___ Data records
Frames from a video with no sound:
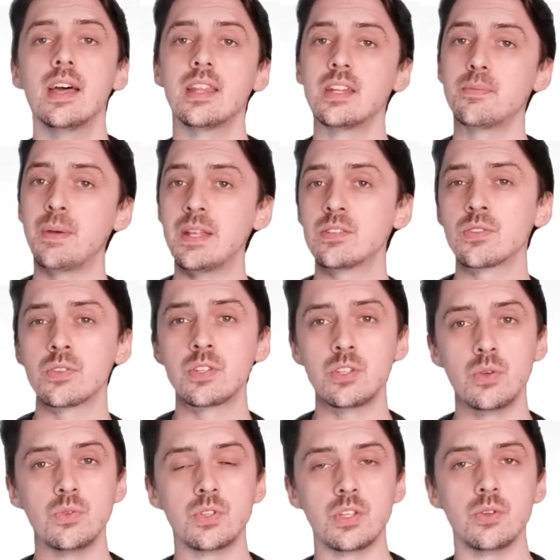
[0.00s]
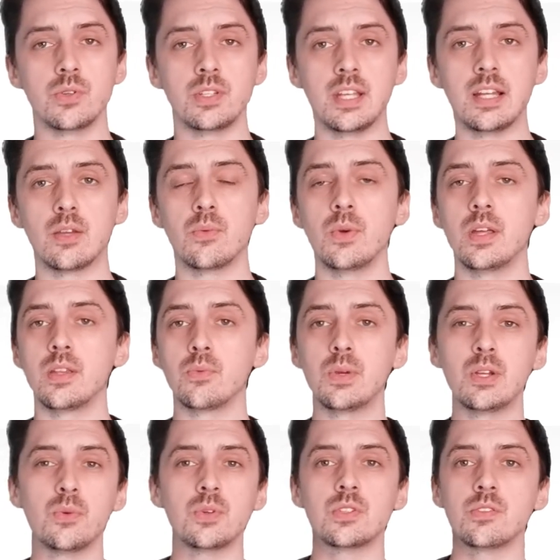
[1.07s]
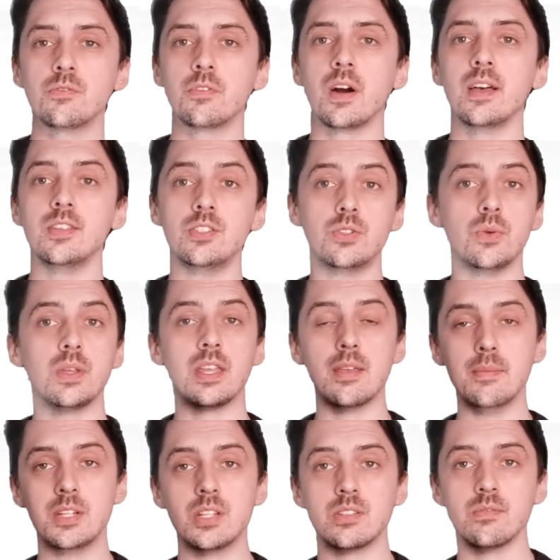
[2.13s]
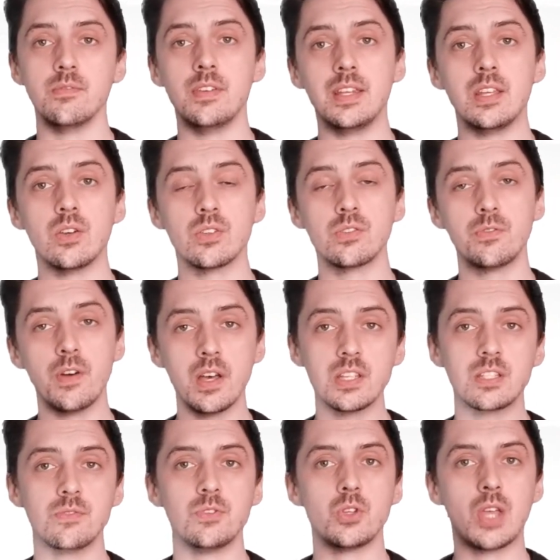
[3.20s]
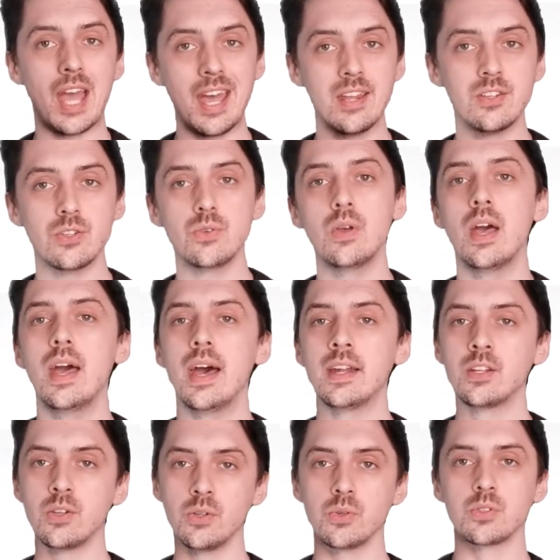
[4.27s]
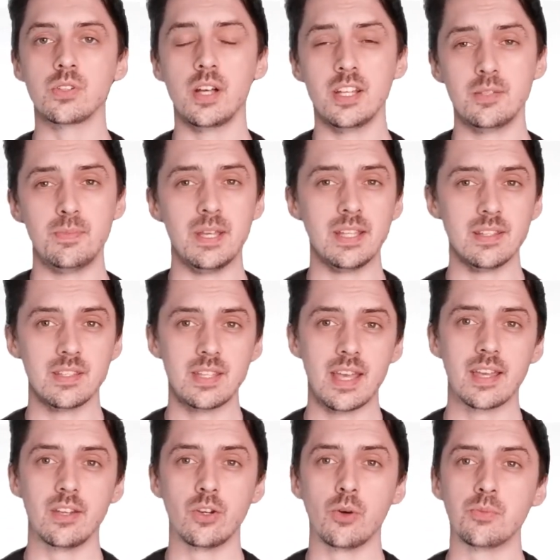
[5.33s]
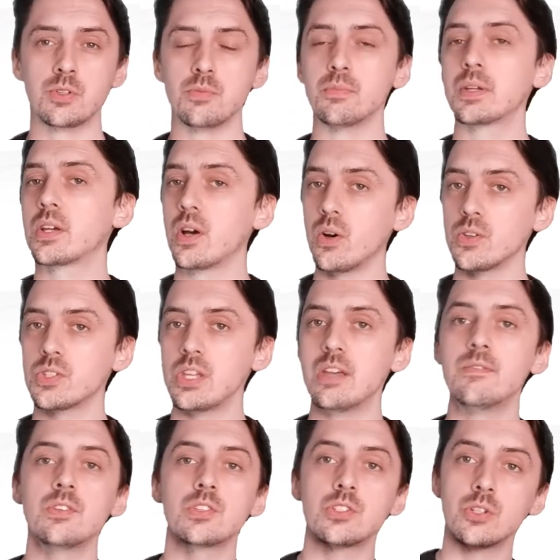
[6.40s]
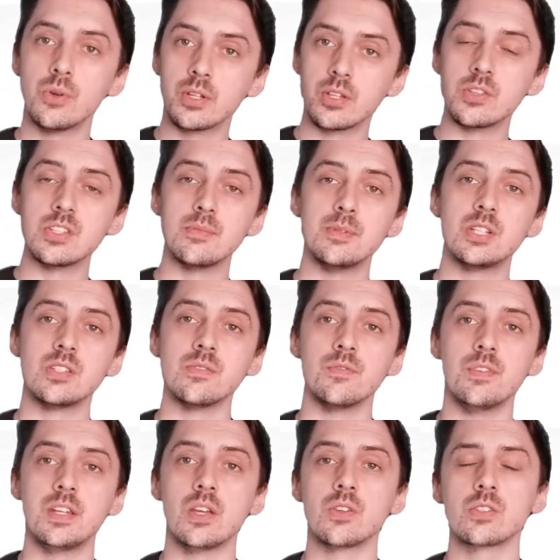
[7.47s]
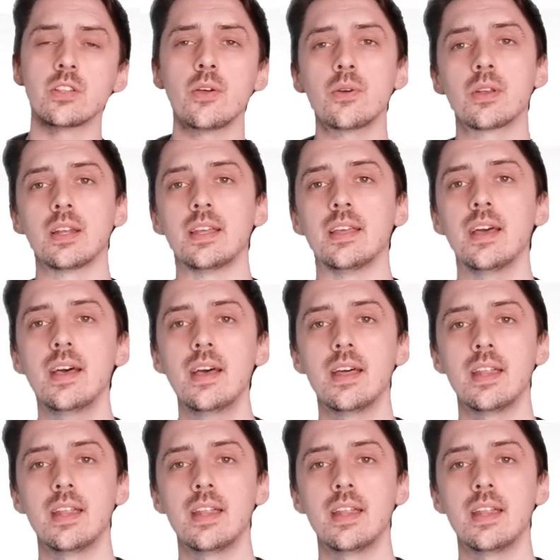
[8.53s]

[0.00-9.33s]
That depends on the user you're dealing with. We'd always advise doing images and videos first if you can do, and Google Slides being the second option, because if you're storing those images and videos locally,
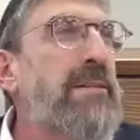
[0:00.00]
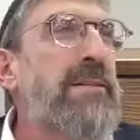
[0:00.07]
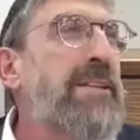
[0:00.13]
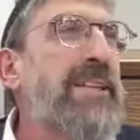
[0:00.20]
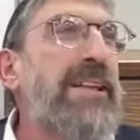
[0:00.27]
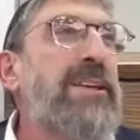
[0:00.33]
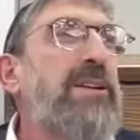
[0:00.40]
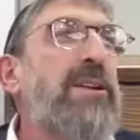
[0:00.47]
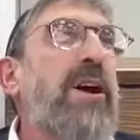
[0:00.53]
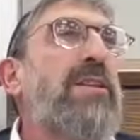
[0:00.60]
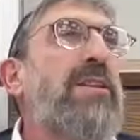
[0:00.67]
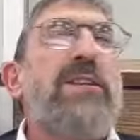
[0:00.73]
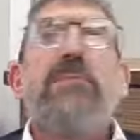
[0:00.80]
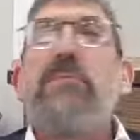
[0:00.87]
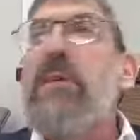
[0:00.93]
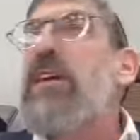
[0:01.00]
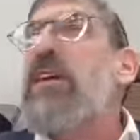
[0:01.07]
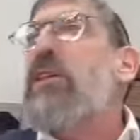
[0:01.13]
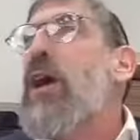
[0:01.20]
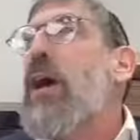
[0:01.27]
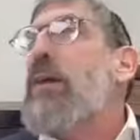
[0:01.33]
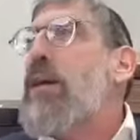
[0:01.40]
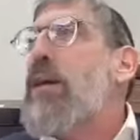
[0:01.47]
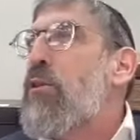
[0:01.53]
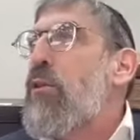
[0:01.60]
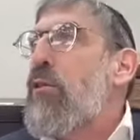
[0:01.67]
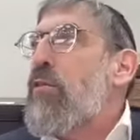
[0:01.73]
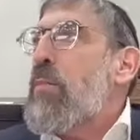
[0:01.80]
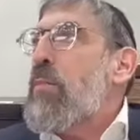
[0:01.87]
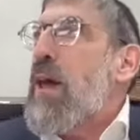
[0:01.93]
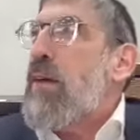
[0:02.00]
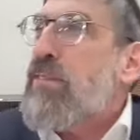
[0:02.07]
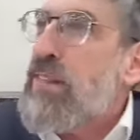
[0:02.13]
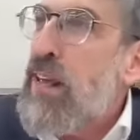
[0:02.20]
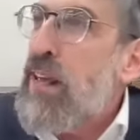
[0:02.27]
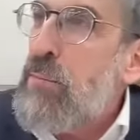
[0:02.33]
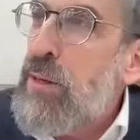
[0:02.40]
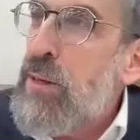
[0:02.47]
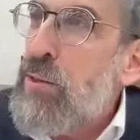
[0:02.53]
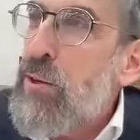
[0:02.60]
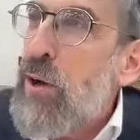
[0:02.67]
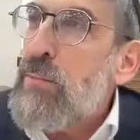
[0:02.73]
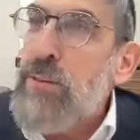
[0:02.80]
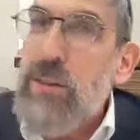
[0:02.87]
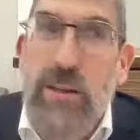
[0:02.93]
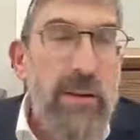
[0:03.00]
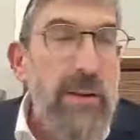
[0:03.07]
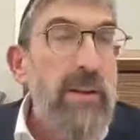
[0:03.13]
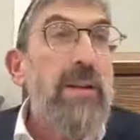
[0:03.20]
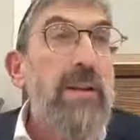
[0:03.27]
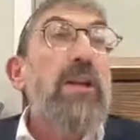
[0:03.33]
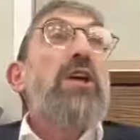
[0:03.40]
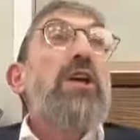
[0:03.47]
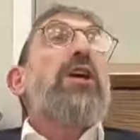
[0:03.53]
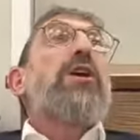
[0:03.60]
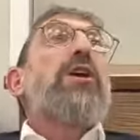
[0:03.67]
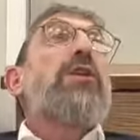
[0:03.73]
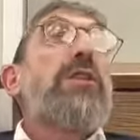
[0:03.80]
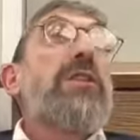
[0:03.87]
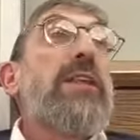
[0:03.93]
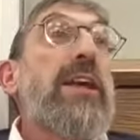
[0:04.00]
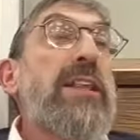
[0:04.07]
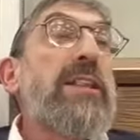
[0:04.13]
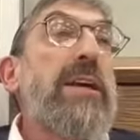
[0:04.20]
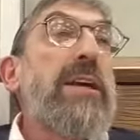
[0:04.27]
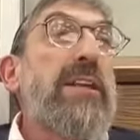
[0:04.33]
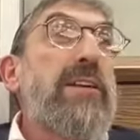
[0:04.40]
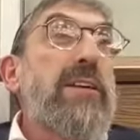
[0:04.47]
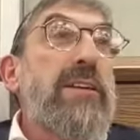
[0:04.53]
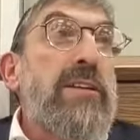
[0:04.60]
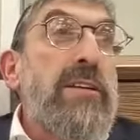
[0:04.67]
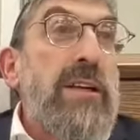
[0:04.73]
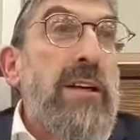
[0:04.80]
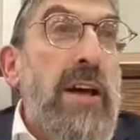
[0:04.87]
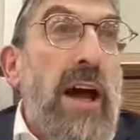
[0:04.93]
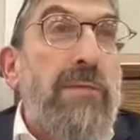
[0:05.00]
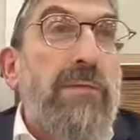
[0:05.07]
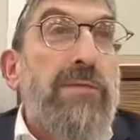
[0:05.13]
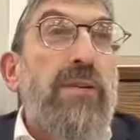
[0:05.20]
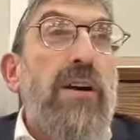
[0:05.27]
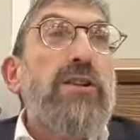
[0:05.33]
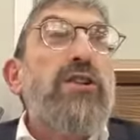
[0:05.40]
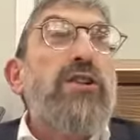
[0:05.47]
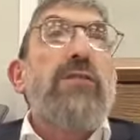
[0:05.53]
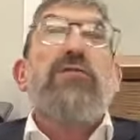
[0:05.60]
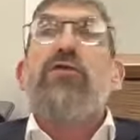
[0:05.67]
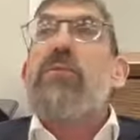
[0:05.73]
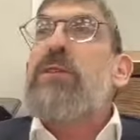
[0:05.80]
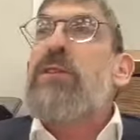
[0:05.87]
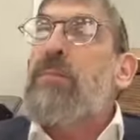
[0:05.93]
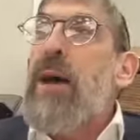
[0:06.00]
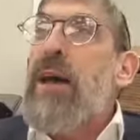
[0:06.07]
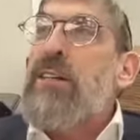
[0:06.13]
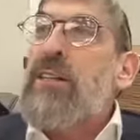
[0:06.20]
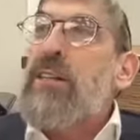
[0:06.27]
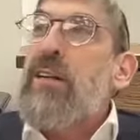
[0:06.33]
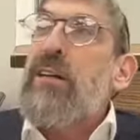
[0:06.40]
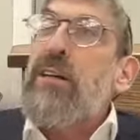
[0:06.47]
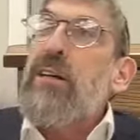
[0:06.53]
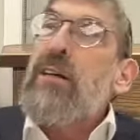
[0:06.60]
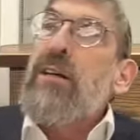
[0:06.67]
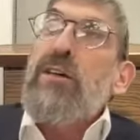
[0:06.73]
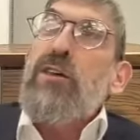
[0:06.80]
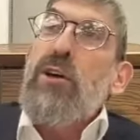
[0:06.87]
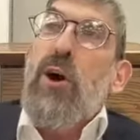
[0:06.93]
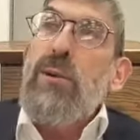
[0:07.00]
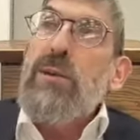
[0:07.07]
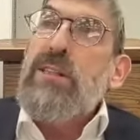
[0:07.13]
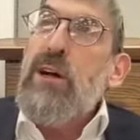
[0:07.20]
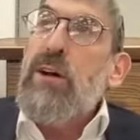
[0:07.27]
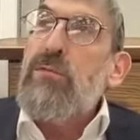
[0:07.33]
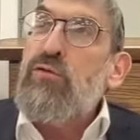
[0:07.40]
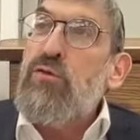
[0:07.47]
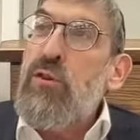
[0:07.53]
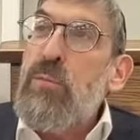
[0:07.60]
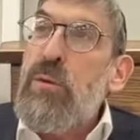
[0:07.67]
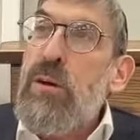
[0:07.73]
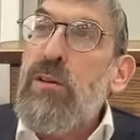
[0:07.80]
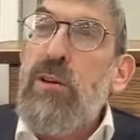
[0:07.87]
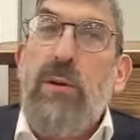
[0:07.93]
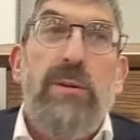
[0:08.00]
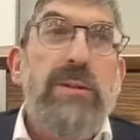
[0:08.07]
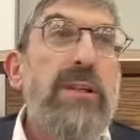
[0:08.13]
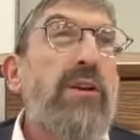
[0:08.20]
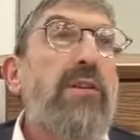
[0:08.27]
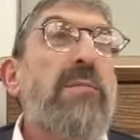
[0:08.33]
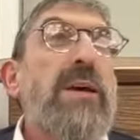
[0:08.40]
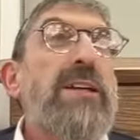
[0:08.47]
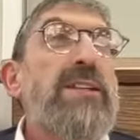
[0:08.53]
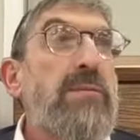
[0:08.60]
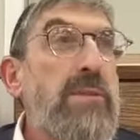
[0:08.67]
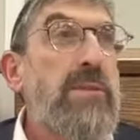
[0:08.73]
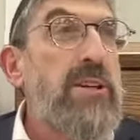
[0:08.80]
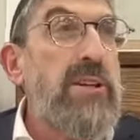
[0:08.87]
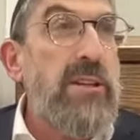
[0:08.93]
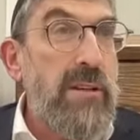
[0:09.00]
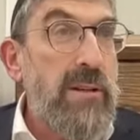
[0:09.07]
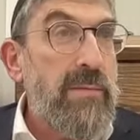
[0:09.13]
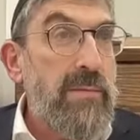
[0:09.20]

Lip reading: there's a million times I go over it, but I have to say it a million times. In the hafrosha of Trumas and Maisa, you always take off Truma, you always take off Maisa Rishon.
______
**What you will do**
Pictures are to be excluded; all other material must be transcribed exactly.

**Reply to the exercise**
Frames from a video with no sound:
[0.00s]
[1.07s]
[2.13s]
[3.20s]
[4.27s]
[5.33s]
[6.40s]
[7.47s]
[8.53s]

[0.00-9.33s]
That depends on the user you're dealing with. We'd always advise doing images and videos first if you can do, and Google Slides being the second option, because if you're storing those images and videos locally,
[0:00.00]
[0:00.07]
[0:00.13]
[0:00.20]
[0:00.27]
[0:00.33]
[0:00.40]
[0:00.47]
[0:00.53]
[0:00.60]
[0:00.67]
[0:00.73]
[0:00.80]
[0:00.87]
[0:00.93]
[0:01.00]
[0:01.07]
[0:01.13]
[0:01.20]
[0:01.27]
[0:01.33]
[0:01.40]
[0:01.47]
[0:01.53]
[0:01.60]
[0:01.67]
[0:01.73]
[0:01.80]
[0:01.87]
[0:01.93]
[0:02.00]
[0:02.07]
[0:02.13]
[0:02.20]
[0:02.27]
[0:02.33]
[0:02.40]
[0:02.47]
[0:02.53]
[0:02.60]
[0:02.67]
[0:02.73]
[0:02.80]
[0:02.87]
[0:02.93]
[0:03.00]
[0:03.07]
[0:03.13]
[0:03.20]
[0:03.27]
[0:03.33]
[0:03.40]
[0:03.47]
[0:03.53]
[0:03.60]
[0:03.67]
[0:03.73]
[0:03.80]
[0:03.87]
[0:03.93]
[0:04.00]
[0:04.07]
[0:04.13]
[0:04.20]
[0:04.27]
[0:04.33]
[0:04.40]
[0:04.47]
[0:04.53]
[0:04.60]
[0:04.67]
[0:04.73]
[0:04.80]
[0:04.87]
[0:04.93]
[0:05.00]
[0:05.07]
[0:05.13]
[0:05.20]
[0:05.27]
[0:05.33]
[0:05.40]
[0:05.47]
[0:05.53]
[0:05.60]
[0:05.67]
[0:05.73]
[0:05.80]
[0:05.87]
[0:05.93]
[0:06.00]
[0:06.07]
[0:06.13]
[0:06.20]
[0:06.27]
[0:06.33]
[0:06.40]
[0:06.47]
[0:06.53]
[0:06.60]
[0:06.67]
[0:06.73]
[0:06.80]
[0:06.87]
[0:06.93]
[0:07.00]
[0:07.07]
[0:07.13]
[0:07.20]
[0:07.27]
[0:07.33]
[0:07.40]
[0:07.47]
[0:07.53]
[0:07.60]
[0:07.67]
[0:07.73]
[0:07.80]
[0:07.87]
[0:07.93]
[0:08.00]
[0:08.07]
[0:08.13]
[0:08.20]
[0:08.27]
[0:08.33]
[0:08.40]
[0:08.47]
[0:08.53]
[0:08.60]
[0:08.67]
[0:08.73]
[0:08.80]
[0:08.87]
[0:08.93]
[0:09.00]
[0:09.07]
[0:09.13]
[0:09.20]

Lip reading: there's a million times I go over it, but I have to say it a million times. In the hafrosha of Trumas and Maisa, you always take off Truma, you always take off Maisa Rishon.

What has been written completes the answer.